▶ _Task directions_
Below are the records to retype. Keep every character exactly and leave out the pictures.

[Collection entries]
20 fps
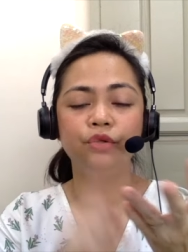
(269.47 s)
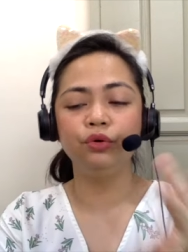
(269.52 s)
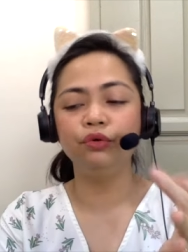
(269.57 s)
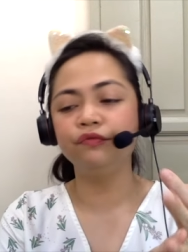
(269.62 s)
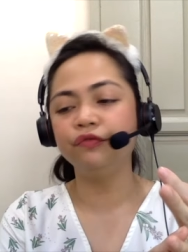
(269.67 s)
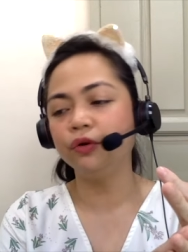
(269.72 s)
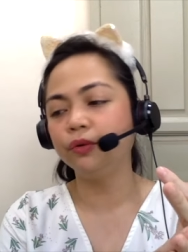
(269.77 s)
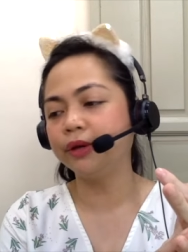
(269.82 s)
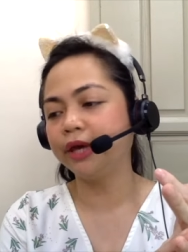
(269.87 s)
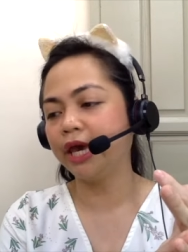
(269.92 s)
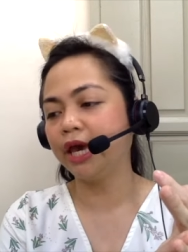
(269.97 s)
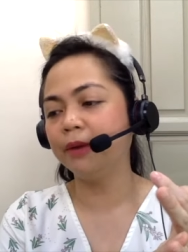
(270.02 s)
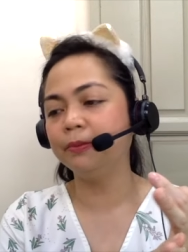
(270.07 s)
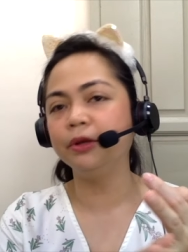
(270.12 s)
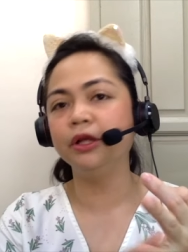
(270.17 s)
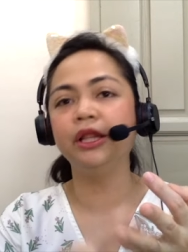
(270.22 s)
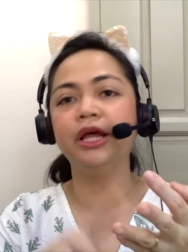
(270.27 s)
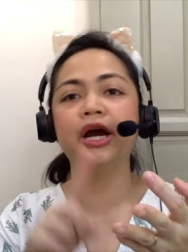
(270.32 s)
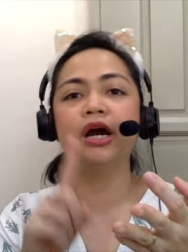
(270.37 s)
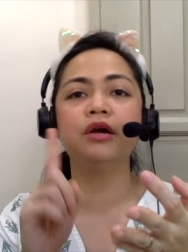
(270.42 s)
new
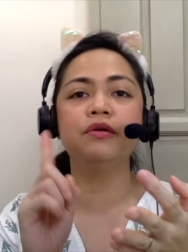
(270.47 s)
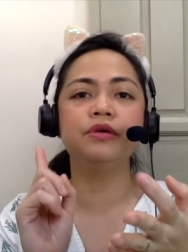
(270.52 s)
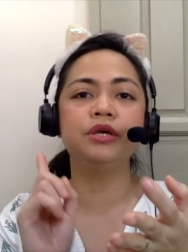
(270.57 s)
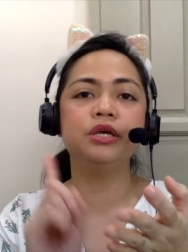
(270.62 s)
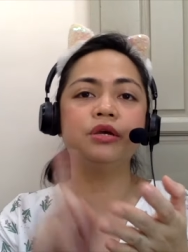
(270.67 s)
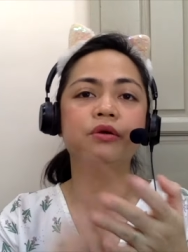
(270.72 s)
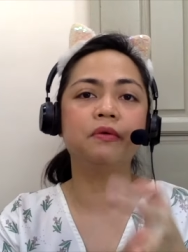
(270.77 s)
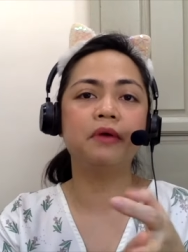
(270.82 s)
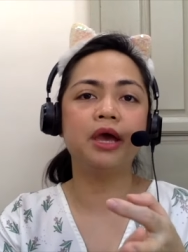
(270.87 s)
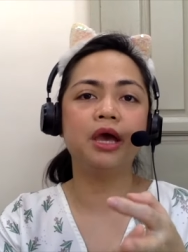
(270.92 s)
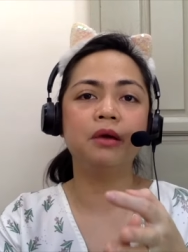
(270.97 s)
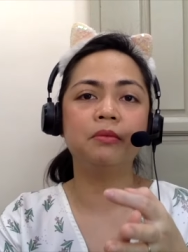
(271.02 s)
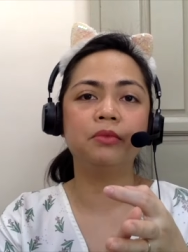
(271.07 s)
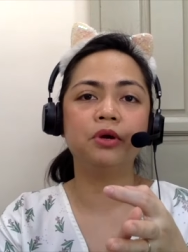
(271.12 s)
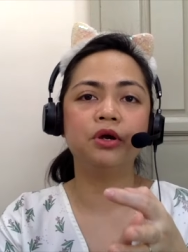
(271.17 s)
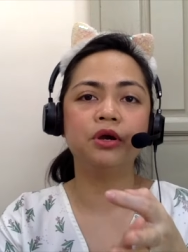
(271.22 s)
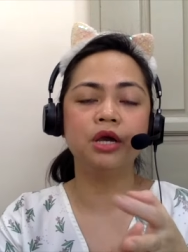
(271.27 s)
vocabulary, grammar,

▶ _Answer box_
20 fps
(269.47 s)
(269.52 s)
(269.57 s)
(269.62 s)
(269.67 s)
(269.72 s)
(269.77 s)
(269.82 s)
(269.87 s)
(269.92 s)
(269.97 s)
(270.02 s)
(270.07 s)
(270.12 s)
(270.17 s)
(270.22 s)
(270.27 s)
(270.32 s)
(270.37 s)
(270.42 s)
new
(270.47 s)
(270.52 s)
(270.57 s)
(270.62 s)
(270.67 s)
(270.72 s)
(270.77 s)
(270.82 s)
(270.87 s)
(270.92 s)
(270.97 s)
(271.02 s)
(271.07 s)
(271.12 s)
(271.17 s)
(271.22 s)
(271.27 s)
vocabulary, grammar,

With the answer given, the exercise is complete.